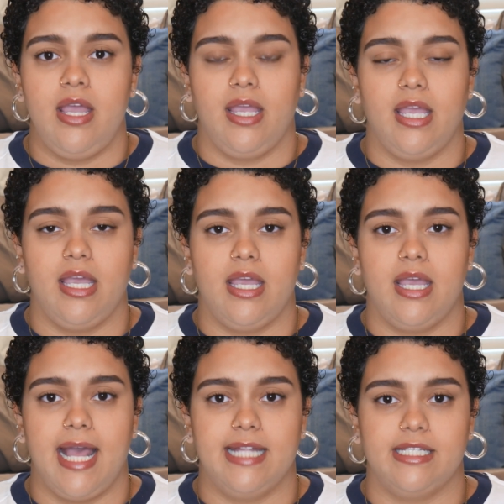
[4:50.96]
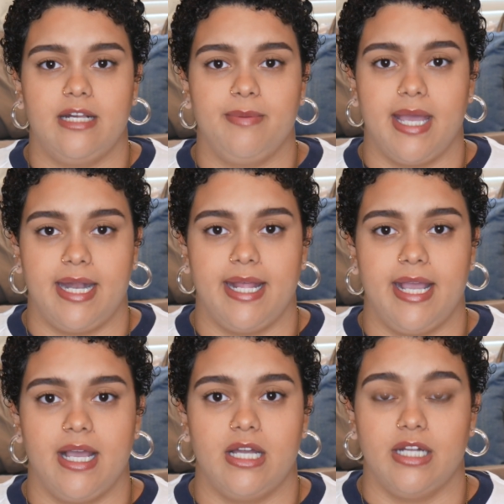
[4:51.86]
he ended up
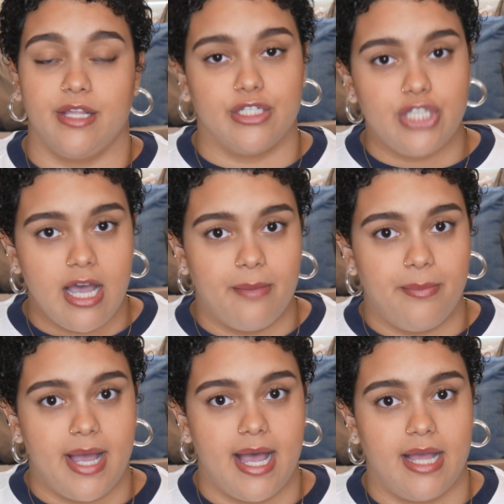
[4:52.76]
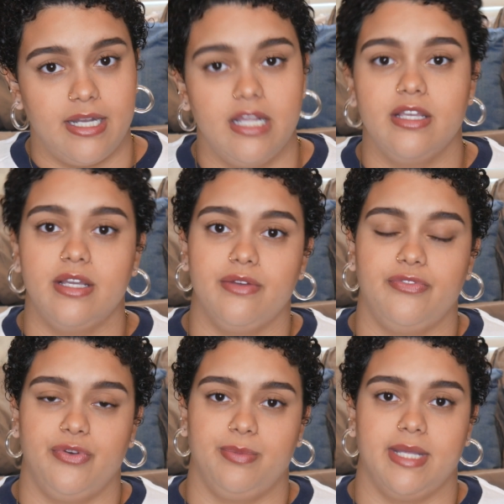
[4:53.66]
getting another job at another
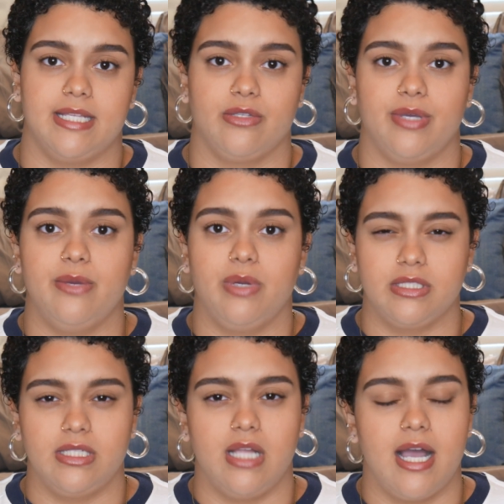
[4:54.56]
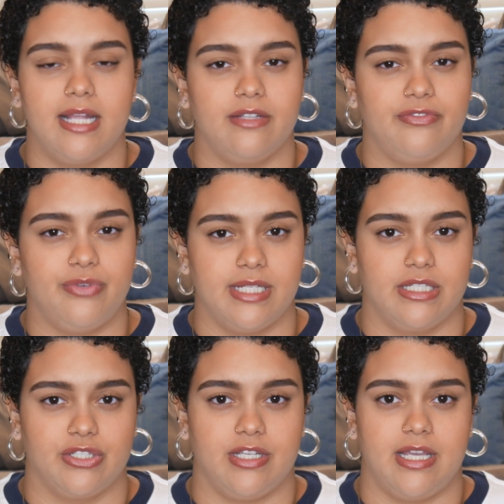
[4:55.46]
food place. So he worked a lot in the food
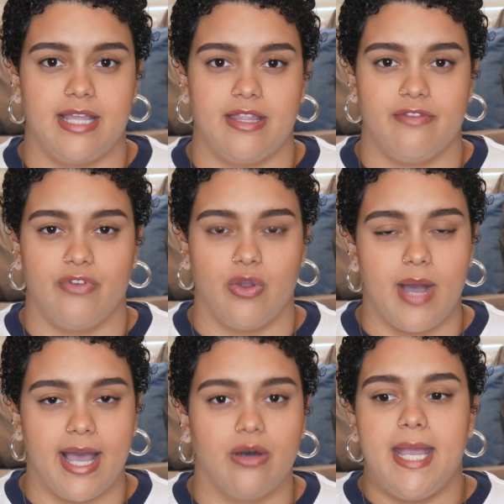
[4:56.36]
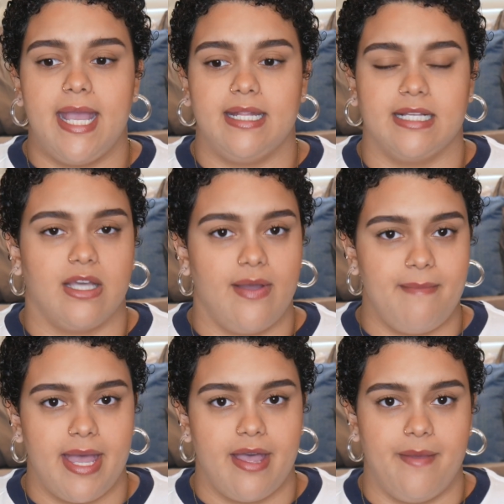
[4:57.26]
industry, I think, for a while, and that's how I
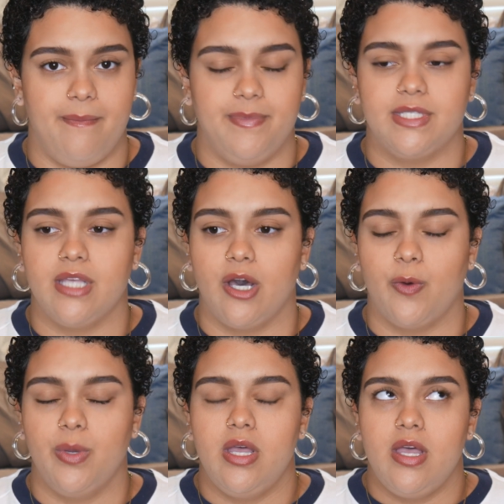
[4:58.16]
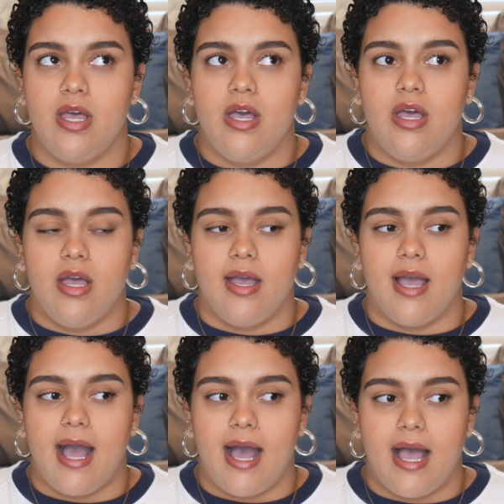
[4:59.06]
met him. So
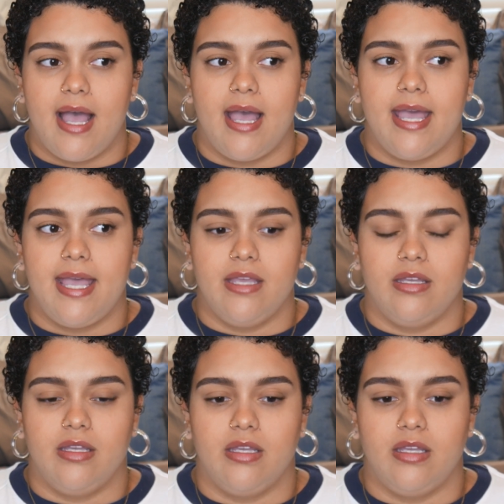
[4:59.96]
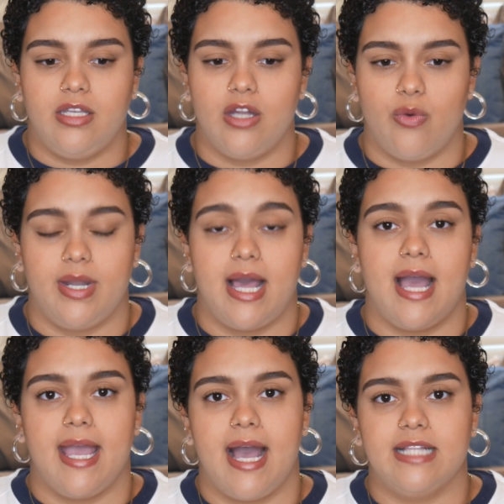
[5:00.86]
when
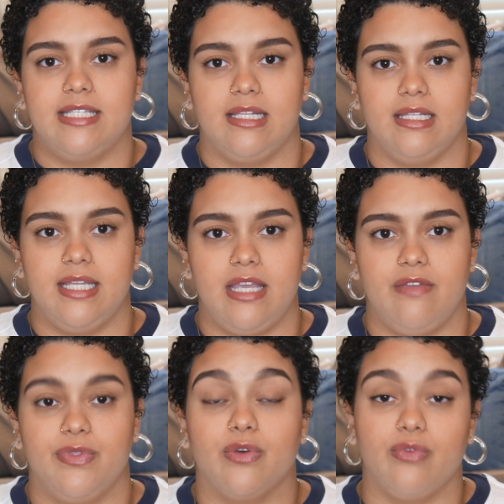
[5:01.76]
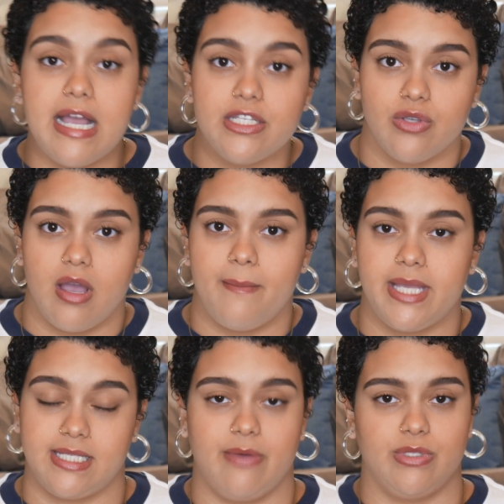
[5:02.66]
I had to leave the restaurant
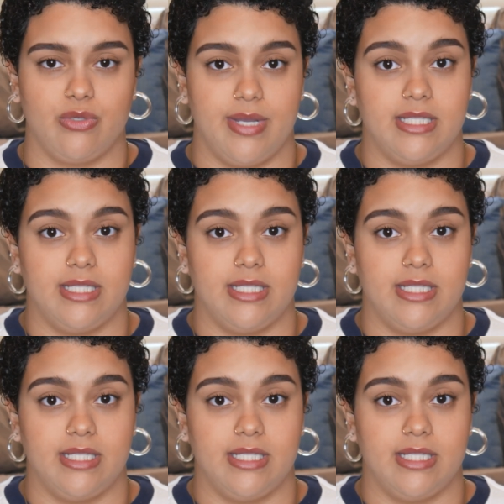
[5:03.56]
because I was going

= Required action =
Retype everything in the material word for word, minus pictures.

= Task answer =
[4:50.96]
[4:51.86]
he ended up
[4:52.76]
[4:53.66]
getting another job at another
[4:54.56]
[4:55.46]
food place. So he worked a lot in the food
[4:56.36]
[4:57.26]
industry, I think, for a while, and that's how I
[4:58.16]
[4:59.06]
met him. So
[4:59.96]
[5:00.86]
when
[5:01.76]
[5:02.66]
I had to leave the restaurant
[5:03.56]
because I was going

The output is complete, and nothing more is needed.